Connect With a Long Lost Friend

You might be surprised by the joy it brings both of you

Try this one today: Call a friend you haven’t talked to in a long time. You’ll be amazed at how much joy it brings them, and you in turn. Joy, like smiles, laughter, and yawns is contagious. (1)

There are two obstacles most people have to overcome to make this phone call. First, they have to get over the social awkwardness of having not connected for some time; second, they have to allot the time.

Overcoming the Anxiety 

Like physics 101, objects at rest like to stay at rest. The first time most people experience a little anxiety because they’re interacting with someone who was once a close friend and now is less known. But once this mental hump is overcome once, most people find their conversations are wonderful, and it gets easier every time. 

Tip: Start with someone safe, and go to lesser and lesser known friends as time goes on.

Making the Time

For some reason we have this idea that connecting with a long lost friend should mean a two hour phone call. Most of these kinds of conversations end up that way, but its usually because something life-changing has occurred. If you tell yourself, and your friend, that you only have fifteen minutes but you just wanted to connect and tell them you still think and care about them, you’ll set a positive precedent for staying in touch.

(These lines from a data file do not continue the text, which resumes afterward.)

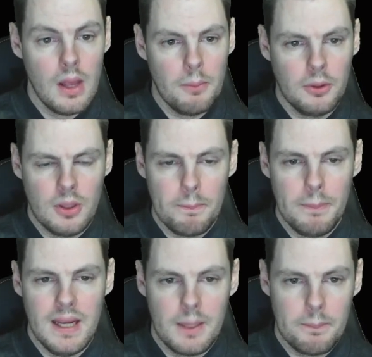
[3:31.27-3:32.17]
But the
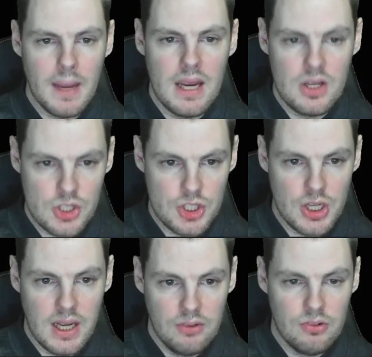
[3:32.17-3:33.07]
big major
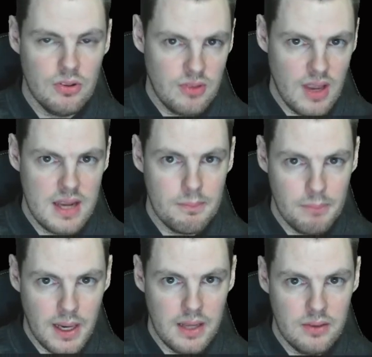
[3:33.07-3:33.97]
change that has taken
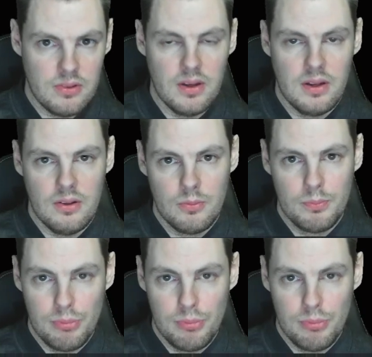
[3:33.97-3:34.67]
place that is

Tip: If you’re worried that you won’t be able to end the conversation, make sure to call them when you’ve got a hard deadline for getting off of the phone, like when you’re about to board a plane at the airport.

Beyond the Phone Call

The anxiety and the time crunch are loosely held beliefs that crumble under deeper introspection: there are no hard and fast social mores that prohibit us breaking these barriers. So find a way to connect with someone you admire, you care about, but you haven’t kept in touch with. 

It could be as simple as a Facebook wall post. If they’re in town, you might schedule a lunch meeting—you’ll have to eat anyway. You’ll bring happiness to both of you, especially with the hectic pace of today’s interconnected world.

*Bonus points: Write them a letter.

(1) http://www.thecrimson.com/article/2008/12/8/study-finds-joy-to-be-contagious/

*editor’s note: we actually have no way to give you bonus hap points, but you get the idea. You’re doing this all for your own good anyway, right?